TONY ABEYTA: Welcome to Santa Fe, New Mexico.
CORAL PEÑA: One of ANTIQUES ROADSHOW's newest appraisers, Tony Abeyta, is the son of celebrated Navajo artist and craftsman, Narciso Abeyta.
But Tony has become well known in his own right over the past several decades for his richly colorful New Mexico landscapes and other mixed-media works in which he grapples with the challenging issues of our ever-changing natural environment.
During ROADSHOW's June 2022 visit to New Mexico, we had the chance to visit Tony at his studio in downtown Santa Fe.
ABEYTA: I'm one of maybe three or four working artists who are right downtown on the plaza.
We're sort of in the commercial district of things.
So I've found a sanctuary upstairs on the second floor hidden away from everything.
Always, in this studio, it's works in progress.
So you'll see a lot of starts, and you'll see some, "That looks finished but it ain't done until I say it is."
What I do is nature-based, it's all based in ideas about, you know, a maternal Earth, about plants, about animals, about cosmos.
All of these things become the subject matter of the next painting.
And some of the works, especially the abstract works, are very much about that.
In the subconscious, how I can create a work of art that just happens.
My father was a painter, and coincidentally he had one of his paintings on the ANTIQUES ROADSHOW some years back and I saw that episode and I was really excited about that.
LINDA DYER: It's painted by a Native American artist, and he was a Navajo artist, by the name of Narciso Abeyta.
His Indian name was Ha-so-de.
ABEYTA: He was instrumental in really directing me into being an artist.
It's amazing how much that'll stick in your consciousness, right?
You'll see it and you'll watch it and then 10 years later you're like, you know, learned that from pops, right.
And so that that was my experience with my father's work, and of course, later on as I became an artist, when I started selling paintings, I'd go out and buy a painting of my dad's.
DYER: But it's a great painting by a man who lived a very rich, colorful life.
He was also a Golden Gloves boxer and a silversmith so I'm glad to see this painting here today.
GUEST: We definitely love it.
DYER: Well, thank you for bringing in.
GUEST: Thank you.
ABEYTA: As a Native American and a painter and as an artist, as Navajo Diné, and coming from Gallup, New Mexico, I've been surrounded by, you know, indigenous people, ideas, values, spirituality.
All of these things have been part of my backstory and how that enters into my artwork is so much of the ideas that I'm working through is allowing all of those things, which I feel are very innate, you know, some of this is in our DNA just like trauma is in our DNA, you know, how we have some remembrance, some ideas about relocation, about genocide, about boarding schools.
All of these things follow us in a way that we are still processing, and even my children still process these things, but they also inform the art.
Who am I as this Native American guy?
I'm looking at land, I'm looking at people, I'm looking at the connection between Earth and cosmos and that narrative of what does land mean?
You know, what is water to my own indigenous origins?
And then how do I tell that story?
That's a tough, you know, it's a tall order right, for a painter to capture all of that.
But that's what my my job has been is just trying to find out how far I can push it to get to a place where it is right as rain.
You know, that's that's what these mean to me.
Right now, I love being a landscape painter, and sometimes it feels so conventional and it feels so traditional.
But we're also living in this time where this planet is changing, the temperatures are changing, the vegetation is changing, and I can attest to that because I watch and I see it.
And I've begun a whole series of work that respond to that, so I did a show two years ago which was "Our changing Planet."

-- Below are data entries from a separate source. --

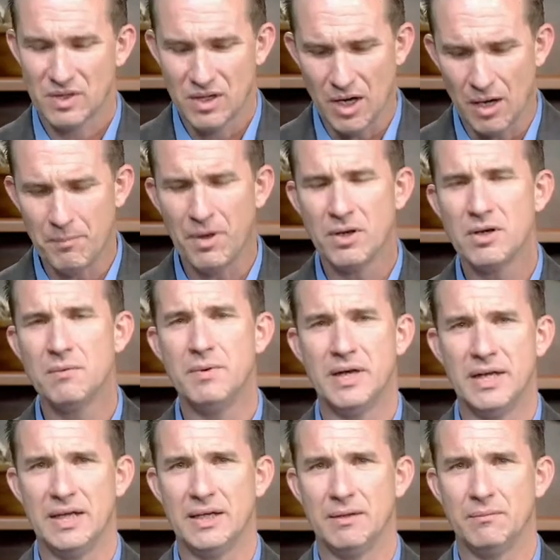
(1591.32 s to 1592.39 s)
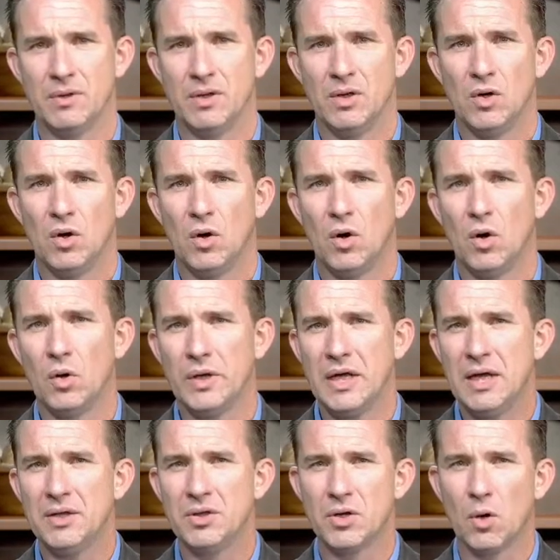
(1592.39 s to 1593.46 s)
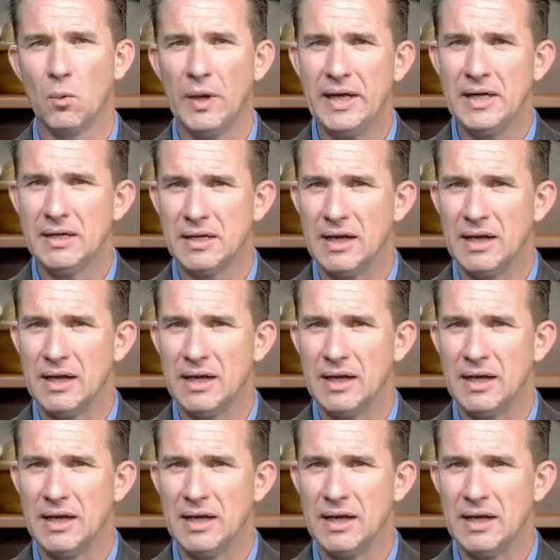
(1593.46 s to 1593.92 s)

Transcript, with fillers: Come unto me, all ye that are weakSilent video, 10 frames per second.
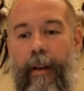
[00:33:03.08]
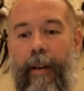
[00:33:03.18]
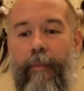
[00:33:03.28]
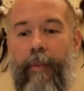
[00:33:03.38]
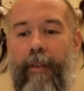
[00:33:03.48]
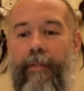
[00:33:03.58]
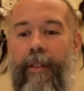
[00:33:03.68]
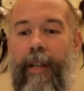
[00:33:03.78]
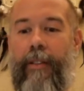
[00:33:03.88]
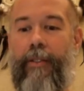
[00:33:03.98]
am of the
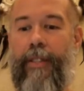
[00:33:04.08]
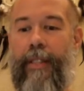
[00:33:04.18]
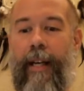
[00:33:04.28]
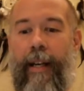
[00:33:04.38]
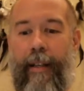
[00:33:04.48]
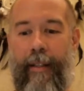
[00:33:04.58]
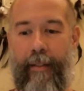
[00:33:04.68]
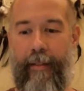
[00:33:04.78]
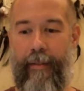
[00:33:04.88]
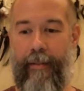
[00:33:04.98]
nature to die.
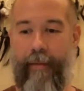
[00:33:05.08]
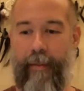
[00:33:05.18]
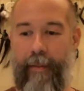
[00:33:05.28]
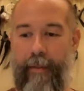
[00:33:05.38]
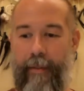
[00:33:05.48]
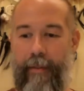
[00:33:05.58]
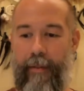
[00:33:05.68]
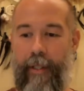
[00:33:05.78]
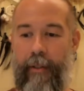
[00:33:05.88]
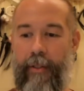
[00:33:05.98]

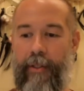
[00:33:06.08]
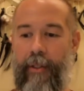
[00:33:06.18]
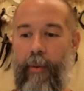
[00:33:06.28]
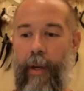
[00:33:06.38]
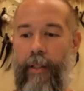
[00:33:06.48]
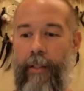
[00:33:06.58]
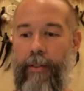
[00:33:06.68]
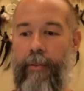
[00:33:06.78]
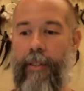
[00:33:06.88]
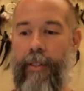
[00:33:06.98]
There is no way
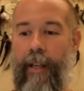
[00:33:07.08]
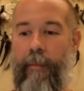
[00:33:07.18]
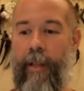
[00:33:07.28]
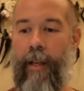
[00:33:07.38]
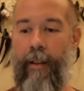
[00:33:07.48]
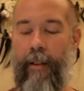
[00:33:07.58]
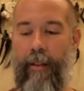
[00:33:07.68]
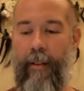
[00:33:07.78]
to escape death.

It was an exhibition of paintings about that change, like what does it feel like to bear witness to forest fires seasonally?
So I did these paintings of fires and then tornadoes.
As an artist, all I can do is respond to it and try to capture those moments, document them, and also how does it feel to be an artist concerned about our planet and then responding to it to create art about it.
That's part of it but it's also that I am trying to tell a story about what is the connection between man and nature?
What is our true love for it?
Why do people get out and hike or climb?
Why do people want to just go outside and lay on the ground and look at stars?
I'm immensely grateful that I have this experience to actually just make art that didn't exist before and, it's a good life.